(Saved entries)
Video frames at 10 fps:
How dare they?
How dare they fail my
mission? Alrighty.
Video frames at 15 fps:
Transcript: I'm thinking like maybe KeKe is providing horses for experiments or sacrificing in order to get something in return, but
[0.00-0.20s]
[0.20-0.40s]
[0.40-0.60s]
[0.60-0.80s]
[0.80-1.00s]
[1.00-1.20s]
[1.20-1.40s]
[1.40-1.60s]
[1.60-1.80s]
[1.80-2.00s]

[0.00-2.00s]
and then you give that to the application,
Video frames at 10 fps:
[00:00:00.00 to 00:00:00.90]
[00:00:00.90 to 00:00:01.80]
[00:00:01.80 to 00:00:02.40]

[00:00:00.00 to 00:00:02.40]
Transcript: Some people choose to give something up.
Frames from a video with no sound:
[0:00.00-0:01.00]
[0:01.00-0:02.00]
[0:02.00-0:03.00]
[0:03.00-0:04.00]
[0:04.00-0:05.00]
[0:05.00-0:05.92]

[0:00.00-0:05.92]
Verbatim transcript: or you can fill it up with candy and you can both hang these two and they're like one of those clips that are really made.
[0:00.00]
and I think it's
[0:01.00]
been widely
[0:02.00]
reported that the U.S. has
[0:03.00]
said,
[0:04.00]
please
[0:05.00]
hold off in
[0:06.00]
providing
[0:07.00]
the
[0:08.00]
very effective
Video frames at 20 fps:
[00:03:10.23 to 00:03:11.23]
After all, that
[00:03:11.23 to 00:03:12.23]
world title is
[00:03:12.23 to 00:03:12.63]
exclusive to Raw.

Problem to work on: Your output should match the records above word for word.

Task answer:
Video frames at 10 fps:
How dare they?
How dare they fail my
mission? Alrighty.
Video frames at 15 fps:
Transcript: I'm thinking like maybe KeKe is providing horses for experiments or sacrificing in order to get something in return, but
[0.00-0.20s]
[0.20-0.40s]
[0.40-0.60s]
[0.60-0.80s]
[0.80-1.00s]
[1.00-1.20s]
[1.20-1.40s]
[1.40-1.60s]
[1.60-1.80s]
[1.80-2.00s]

[0.00-2.00s]
and then you give that to the application,
Video frames at 10 fps:
[00:00:00.00 to 00:00:00.90]
[00:00:00.90 to 00:00:01.80]
[00:00:01.80 to 00:00:02.40]

[00:00:00.00 to 00:00:02.40]
Transcript: Some people choose to give something up.
Frames from a video with no sound:
[0:00.00-0:01.00]
[0:01.00-0:02.00]
[0:02.00-0:03.00]
[0:03.00-0:04.00]
[0:04.00-0:05.00]
[0:05.00-0:05.92]

[0:00.00-0:05.92]
Verbatim transcript: or you can fill it up with candy and you can both hang these two and they're like one of those clips that are really made.
[0:00.00]
and I think it's
[0:01.00]
been widely
[0:02.00]
reported that the U.S. has
[0:03.00]
said,
[0:04.00]
please
[0:05.00]
hold off in
[0:06.00]
providing
[0:07.00]
the
[0:08.00]
very effective
Video frames at 20 fps:
[00:03:10.23 to 00:03:11.23]
After all, that
[00:03:11.23 to 00:03:12.23]
world title is
[00:03:12.23 to 00:03:12.63]
exclusive to Raw.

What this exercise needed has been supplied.